The association between air pollution level and breast cancer risk in Taiwan.

ABSTRACT: Breast cancer has the highest incidence of cancer among women in Taiwan, and air pollutants have been documented to have multiple adverse effects on human health. There is no relevant data, there has been no research in Taiwan to discuss the relevance of air pollutants to breast cancer, and evidence is sparse and inconclusive.Air quality data used in this study was collected from the 78 air quality monitoring stations situated in 74 municipalities in Taiwan during 2000 to 2011. The daily measurements taken at each monitoring station represented the level of exposure for each participant residing in that zone. The air pollution concentration is partitioned based on the concentration level in Quartile.
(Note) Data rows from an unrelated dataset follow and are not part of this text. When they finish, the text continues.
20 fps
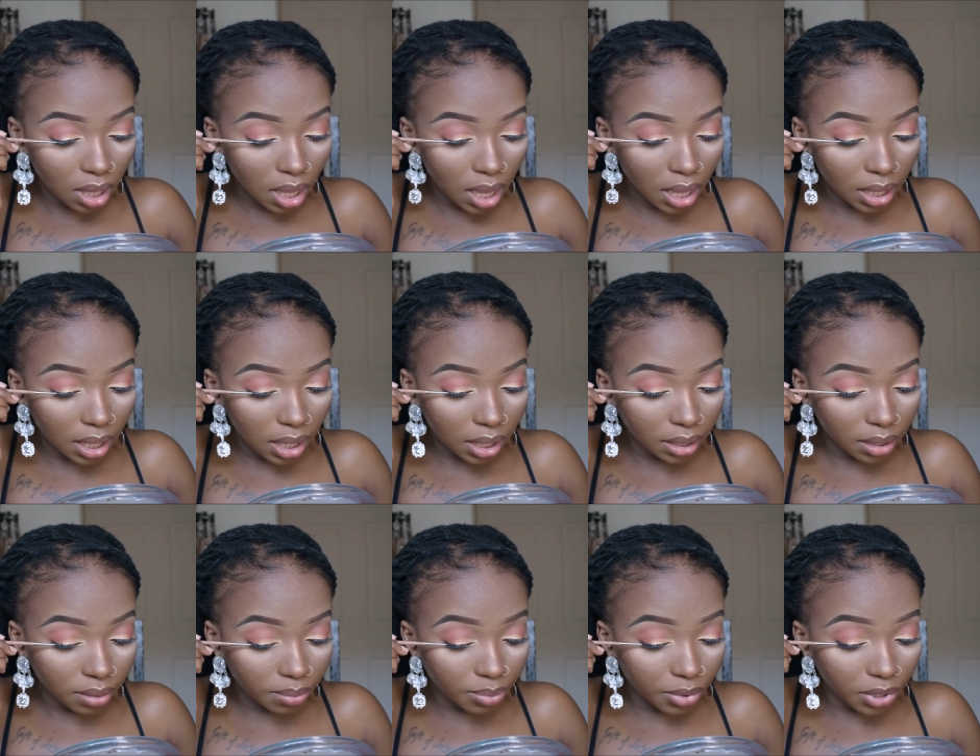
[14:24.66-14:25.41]

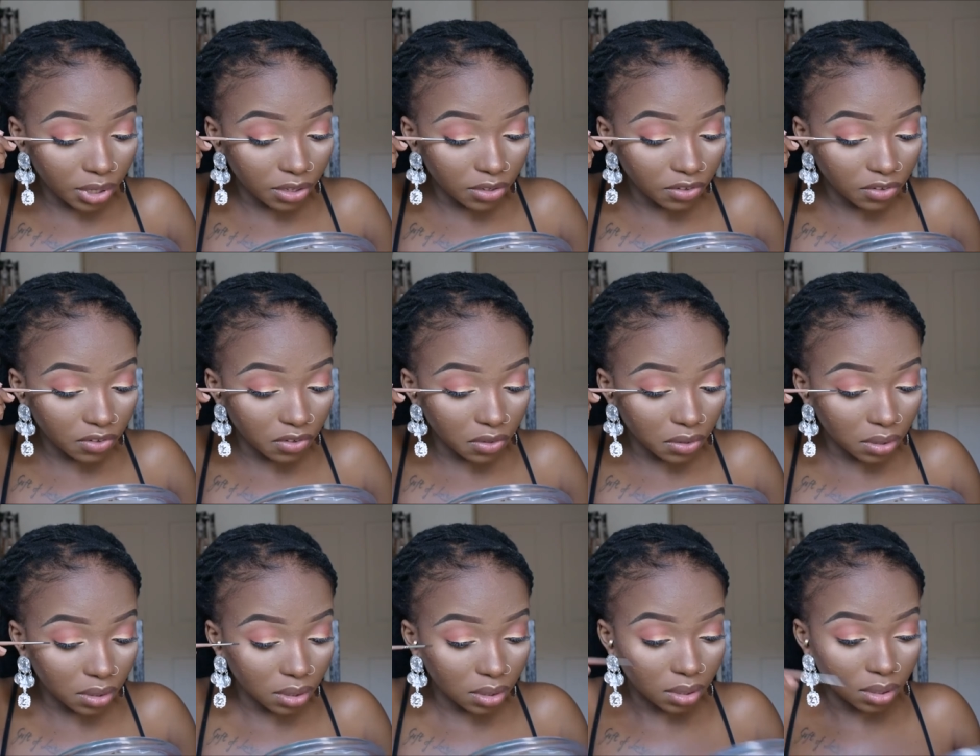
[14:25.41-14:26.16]
eyeliner brush
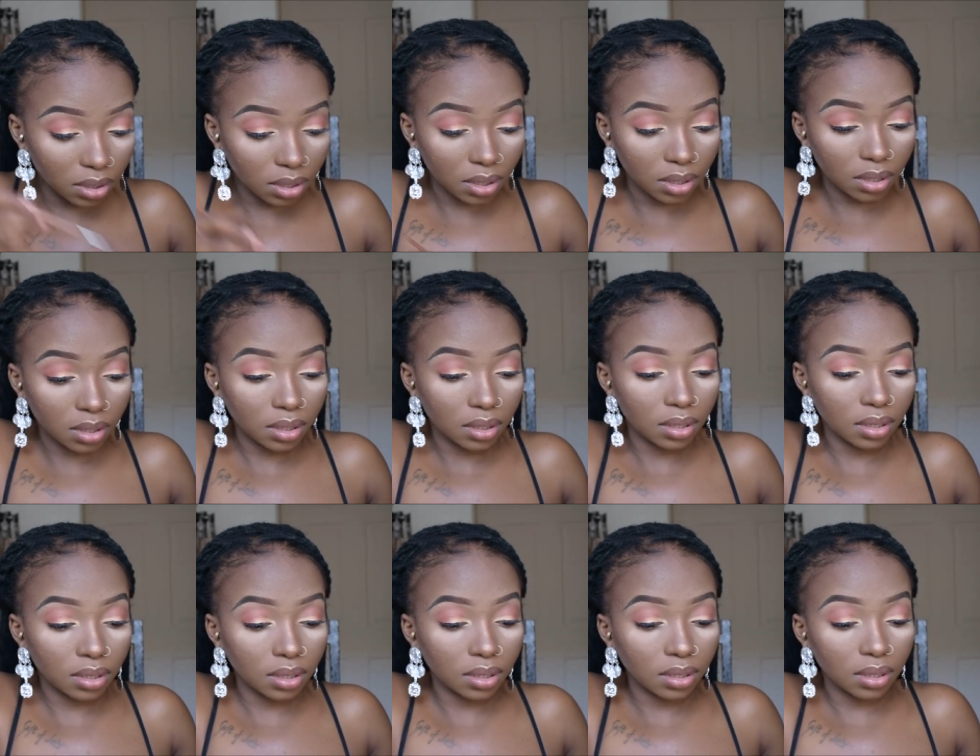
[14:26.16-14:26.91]

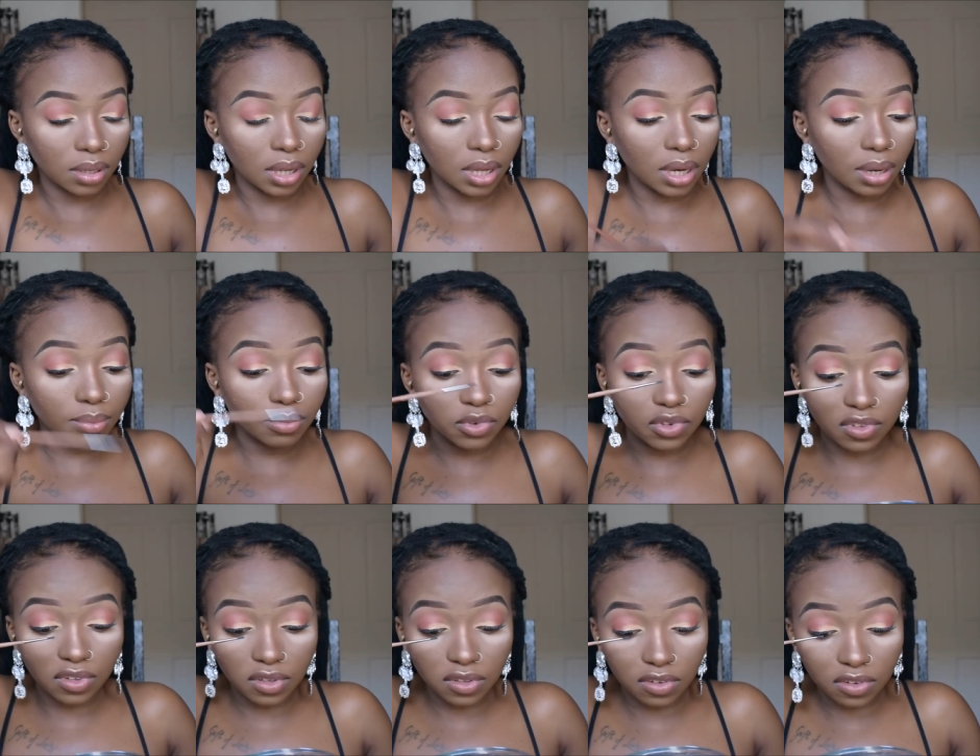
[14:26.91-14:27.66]
and I'm
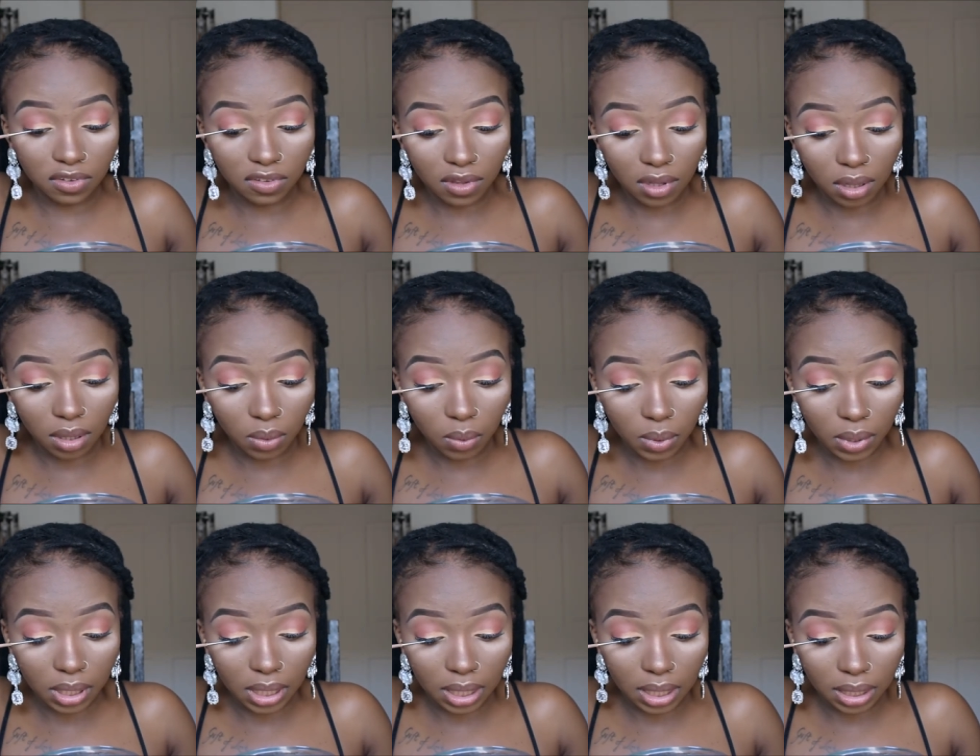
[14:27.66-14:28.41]
using just the
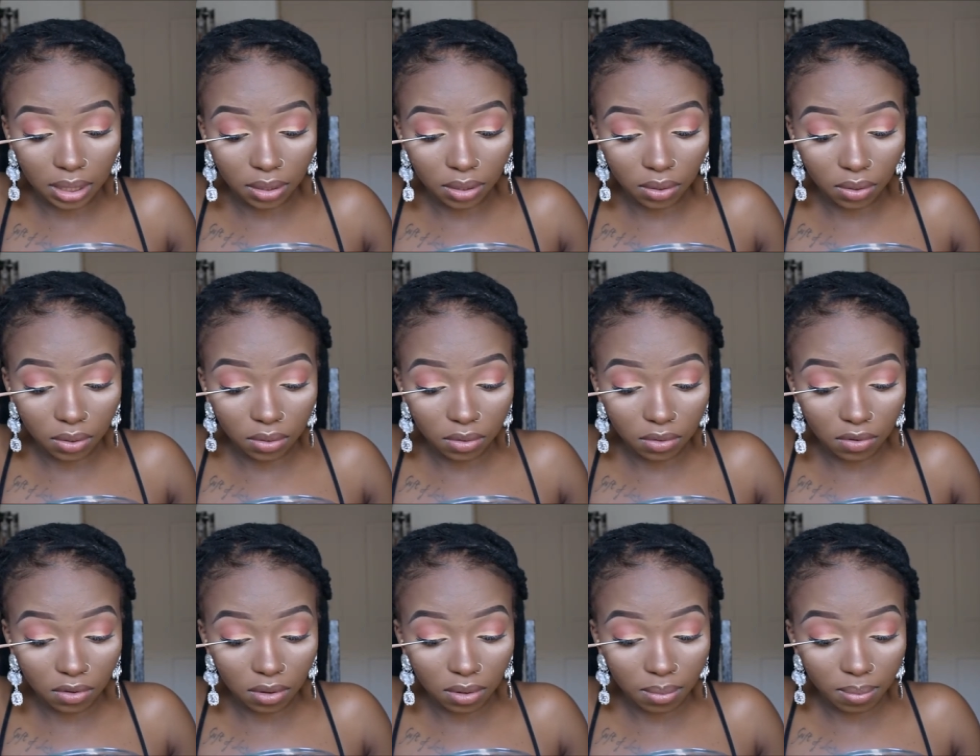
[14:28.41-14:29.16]
liquid liner on
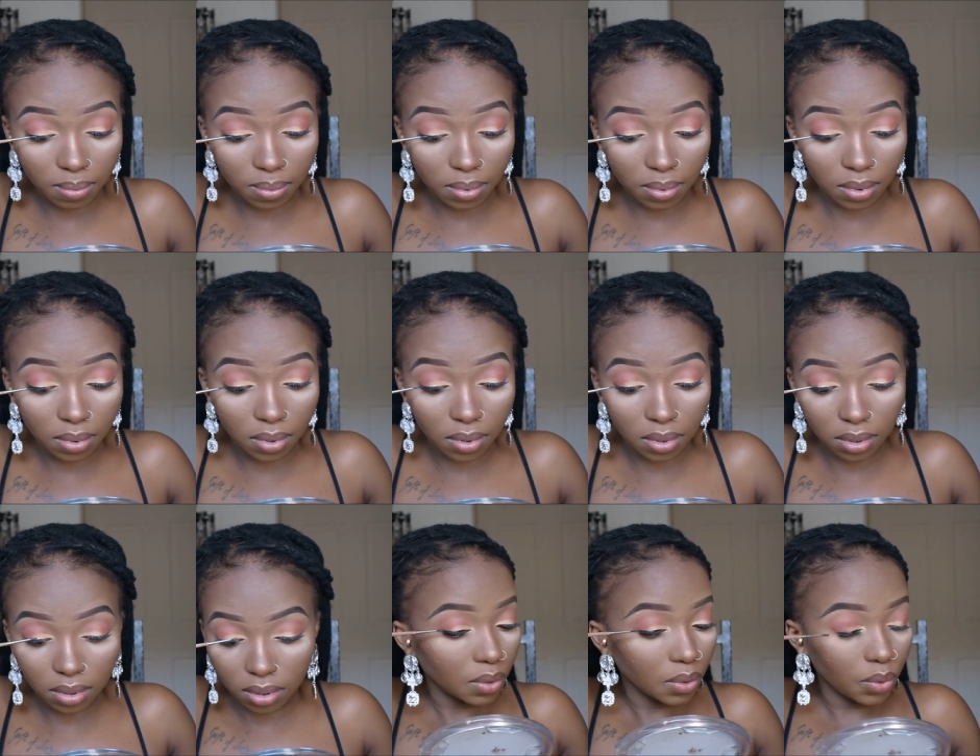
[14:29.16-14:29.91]

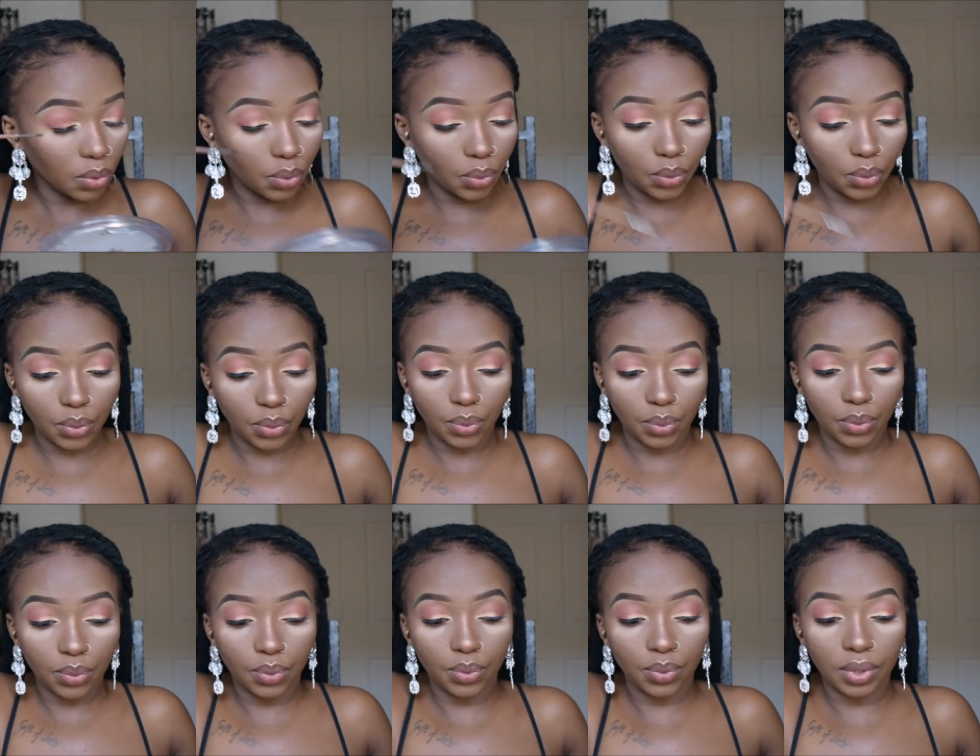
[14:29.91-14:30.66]
top.
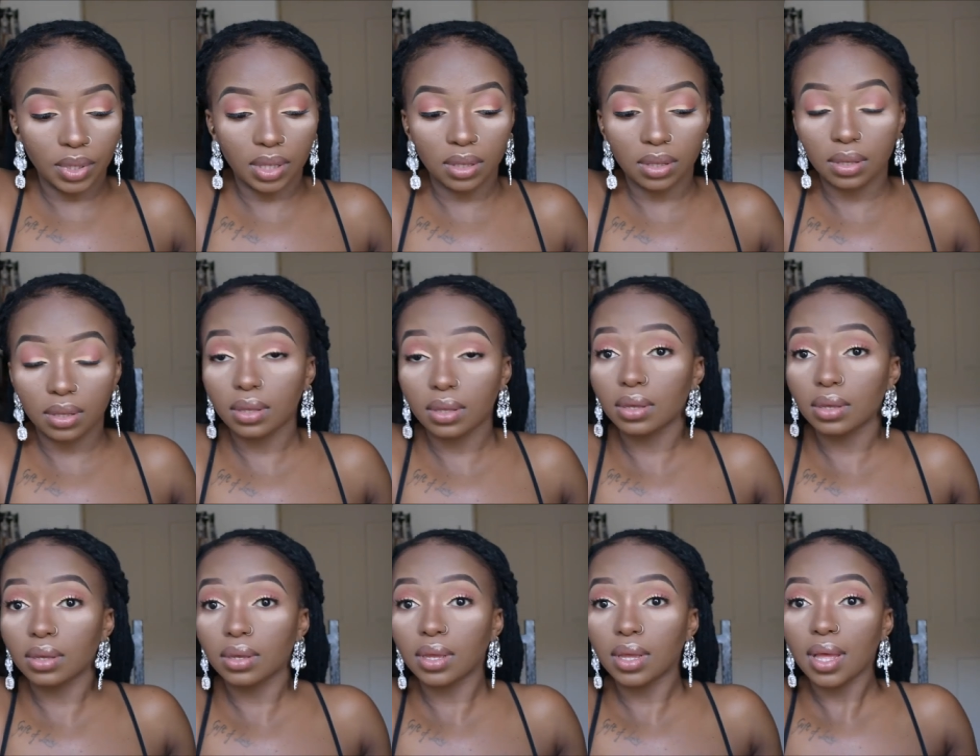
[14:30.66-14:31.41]
Ooh,
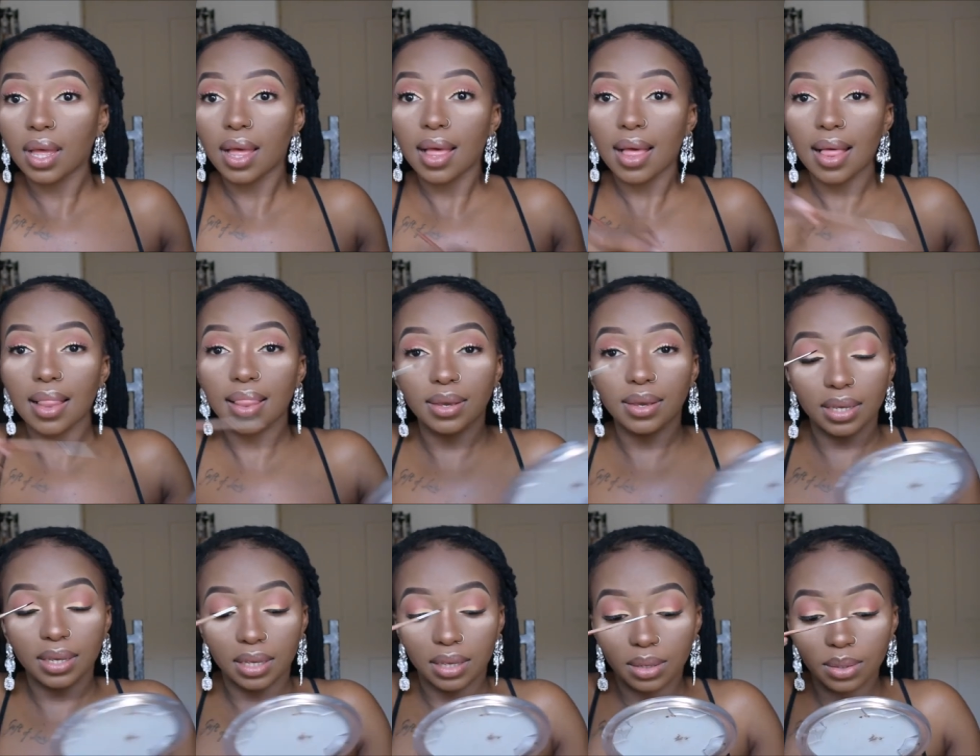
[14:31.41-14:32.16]
look
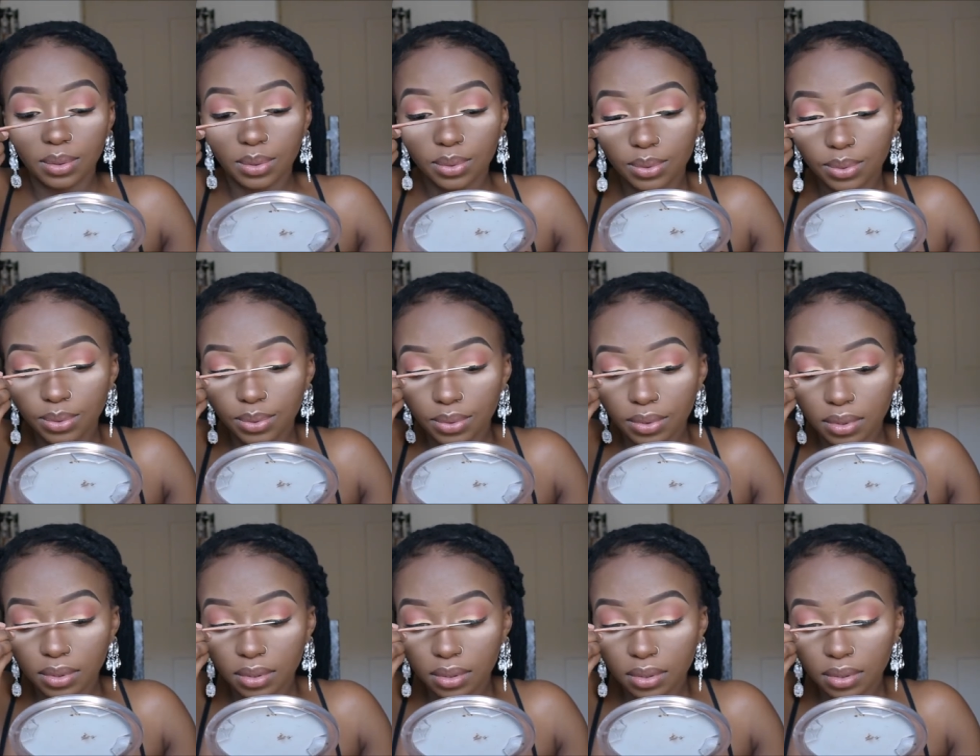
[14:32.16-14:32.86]
cute.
We calculate the annual average air pollutants concentration (CO, NO, NO2, PM2.5, THC, and CH4) and the long-term average exposure levels of these pollutants until diagnosis of breast cancer, ending the study period for each individual.Patients who were living in areas with the highest air pollutants concentration (Quartile 4) had the most people diagnosed with breast cancer (CO:1.47%, NO:1.41%, NO2:1.63%, PM2.5:0.91%, THC:1.53%, CH4:2.33%). The patients who were exposed to Quartile 1 level of CO, NO, and NO2 concentration were the oldest, and other patients who were exposed to Quartile 4 level of CO, NO, and NO2 concentration were living in the areas of highest urbanization. Participants exposed to Quartile 4 level concentrations of air pollutants were associated with highest hazards ratios for breast cancer incidences.Most participants who were exposed to the high concentration of air pollutants (CO, THC and CH4) had a significantly higher risk of breast cancer. If we can improve air pollution in the environment, we can reduce the incidence of breast cancer and save precious medical resources.